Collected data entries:
--------------------------------------------------

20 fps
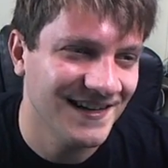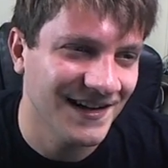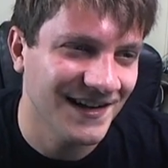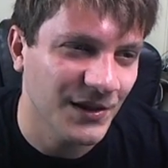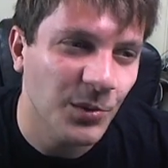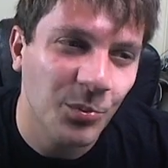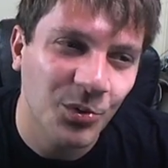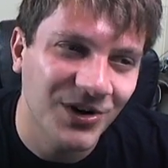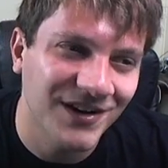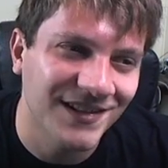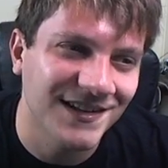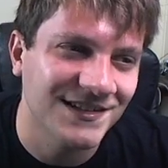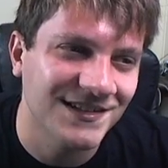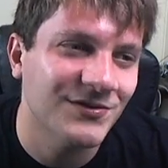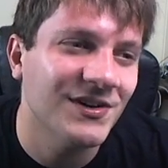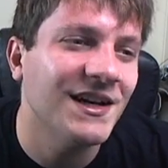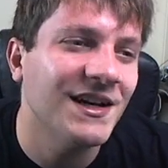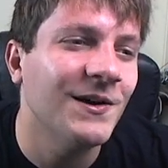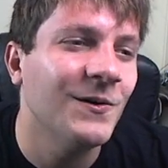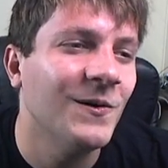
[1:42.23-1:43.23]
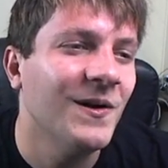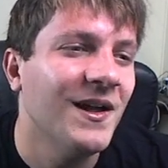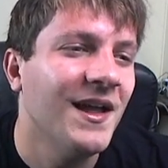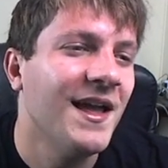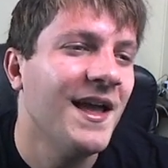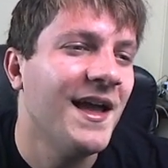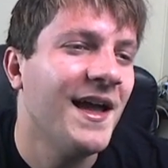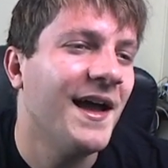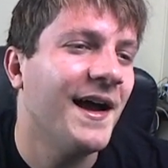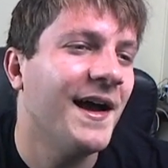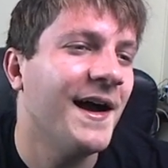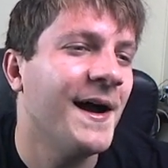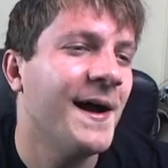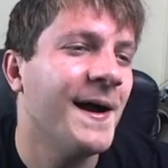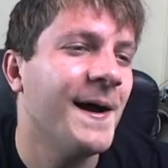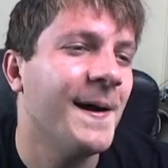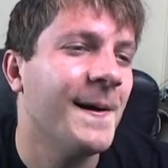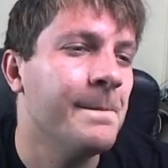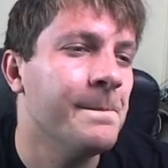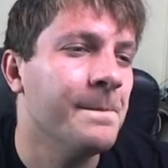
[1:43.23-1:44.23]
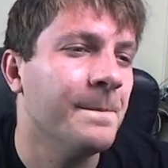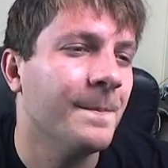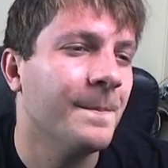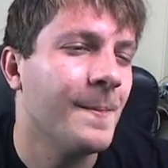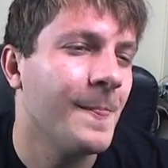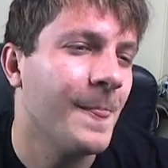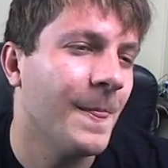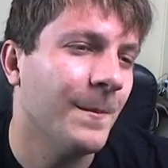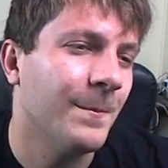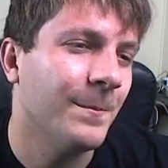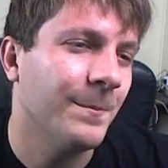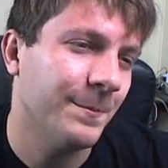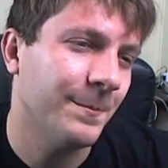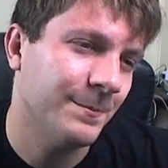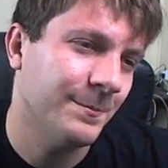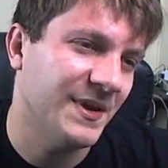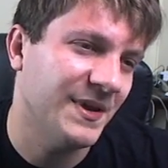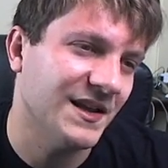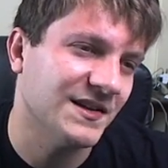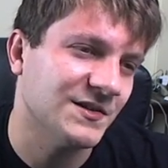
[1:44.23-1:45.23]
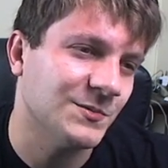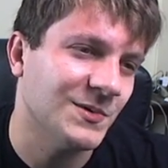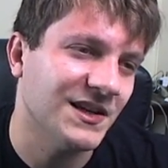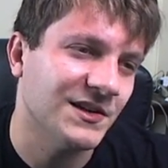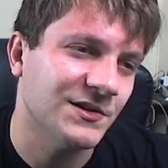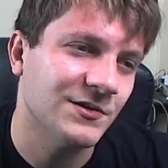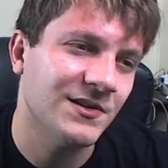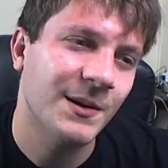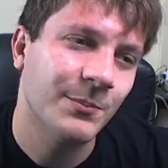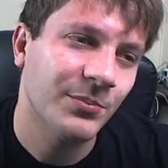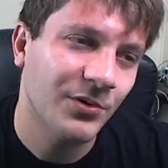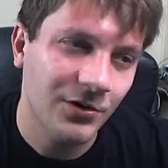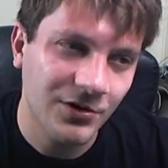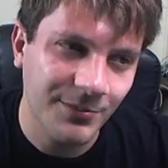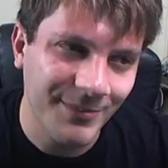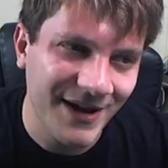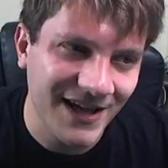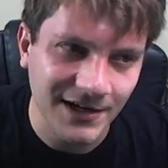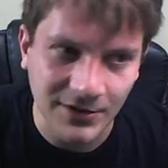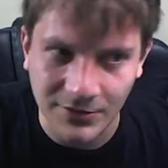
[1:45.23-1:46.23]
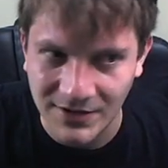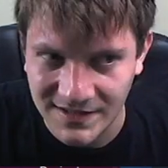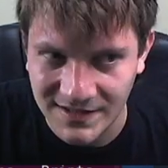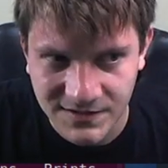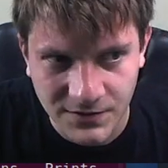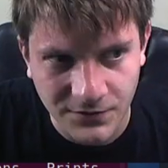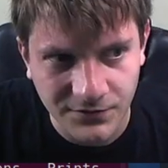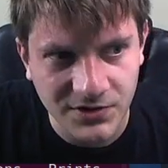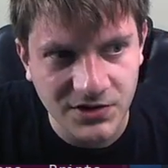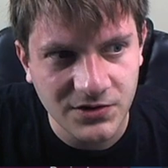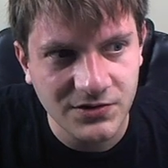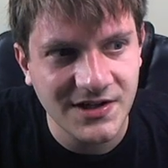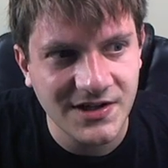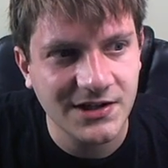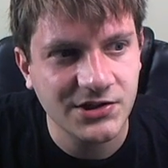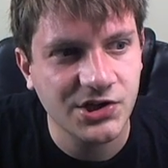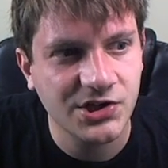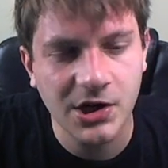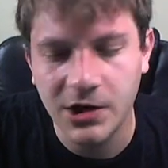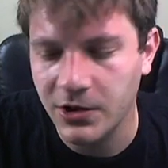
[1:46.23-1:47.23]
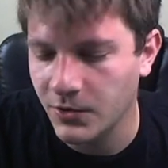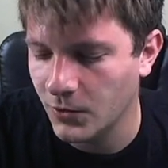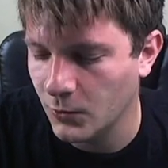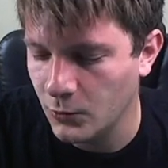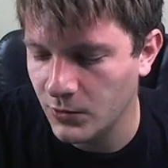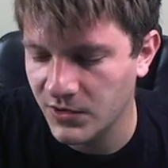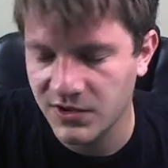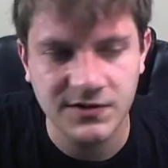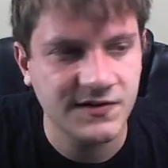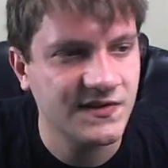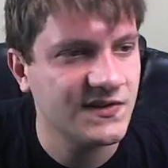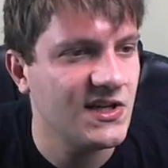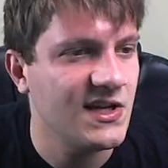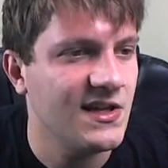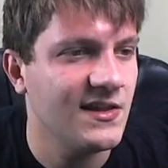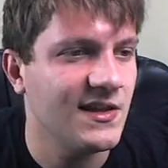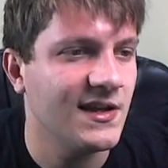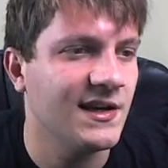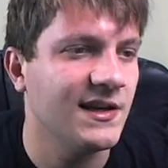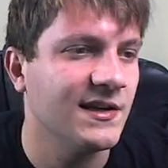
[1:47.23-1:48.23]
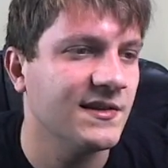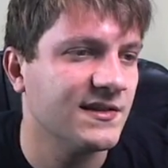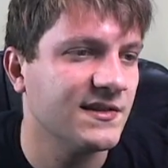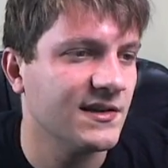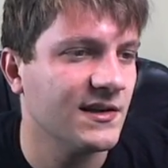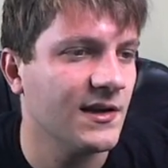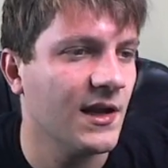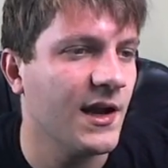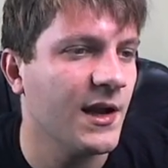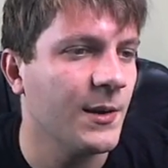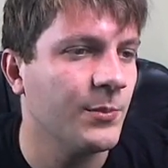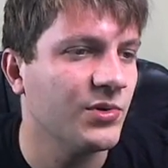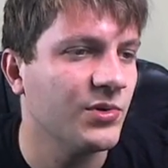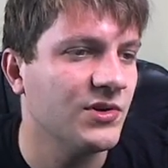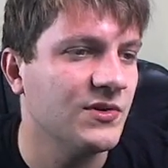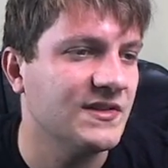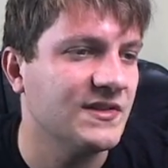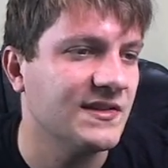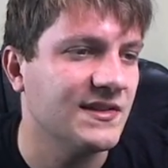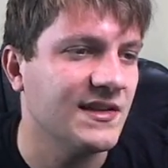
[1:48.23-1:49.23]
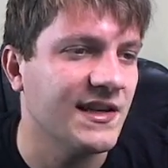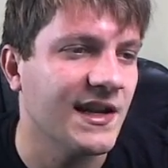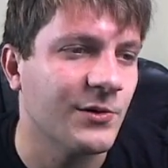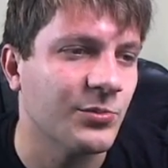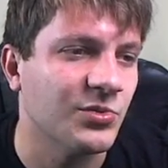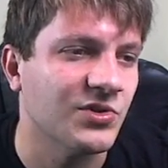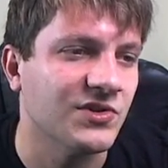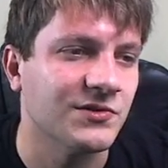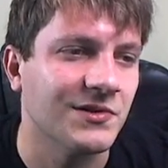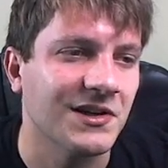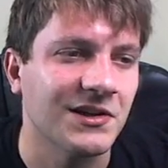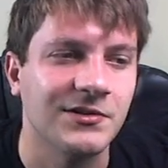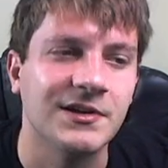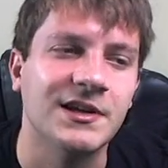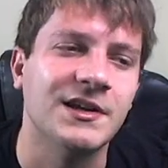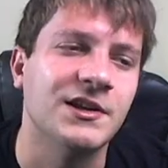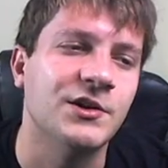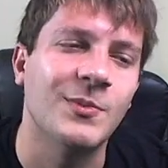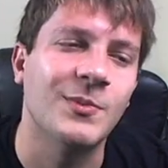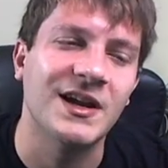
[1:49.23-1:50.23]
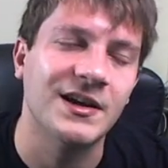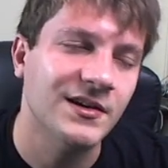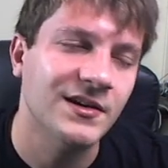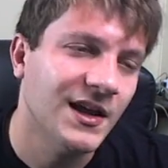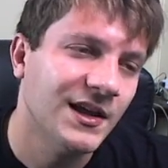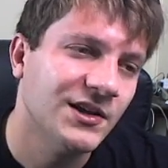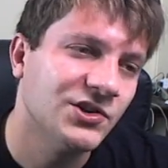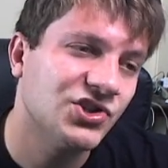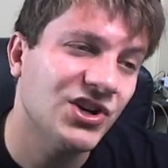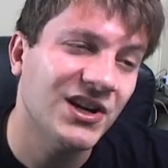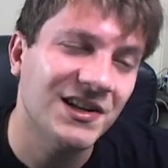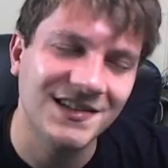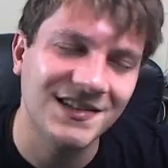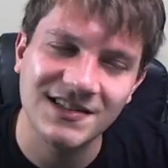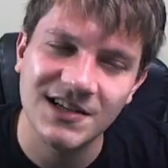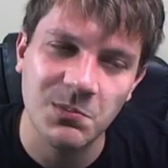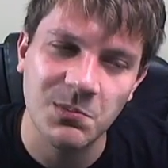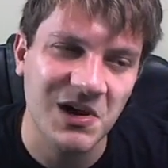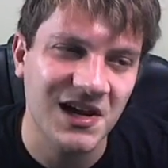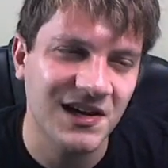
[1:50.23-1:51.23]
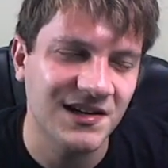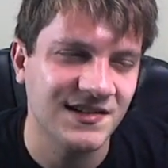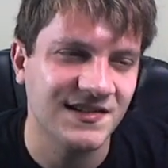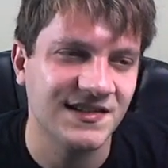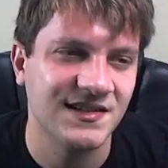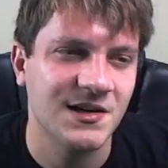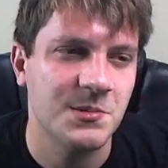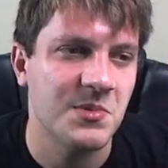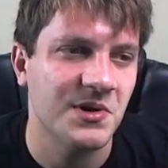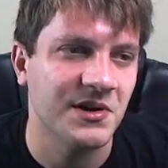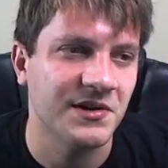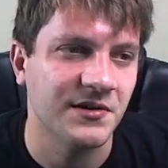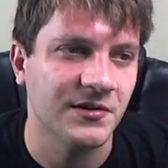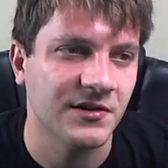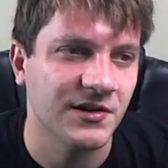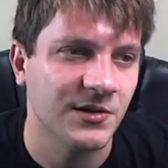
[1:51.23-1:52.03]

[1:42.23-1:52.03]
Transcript: not the point of this video, um, because we can do that programmatically. So if we do dash O, you'll see that it uh, produces the output directly, and you might chain this command to some other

--------------------------------------------------

**WHAT NEEDS TO BE DONE**
Copy the records above exactly. The pictures are not part of the copy.

**YOUR SOLUTION**
20 fps
[1:42.23-1:43.23]
[1:43.23-1:44.23]
[1:44.23-1:45.23]
[1:45.23-1:46.23]
[1:46.23-1:47.23]
[1:47.23-1:48.23]
[1:48.23-1:49.23]
[1:49.23-1:50.23]
[1:50.23-1:51.23]
[1:51.23-1:52.03]

[1:42.23-1:52.03]
Transcript: not the point of this video, um, because we can do that programmatically. So if we do dash O, you'll see that it uh, produces the output directly, and you might chain this command to some other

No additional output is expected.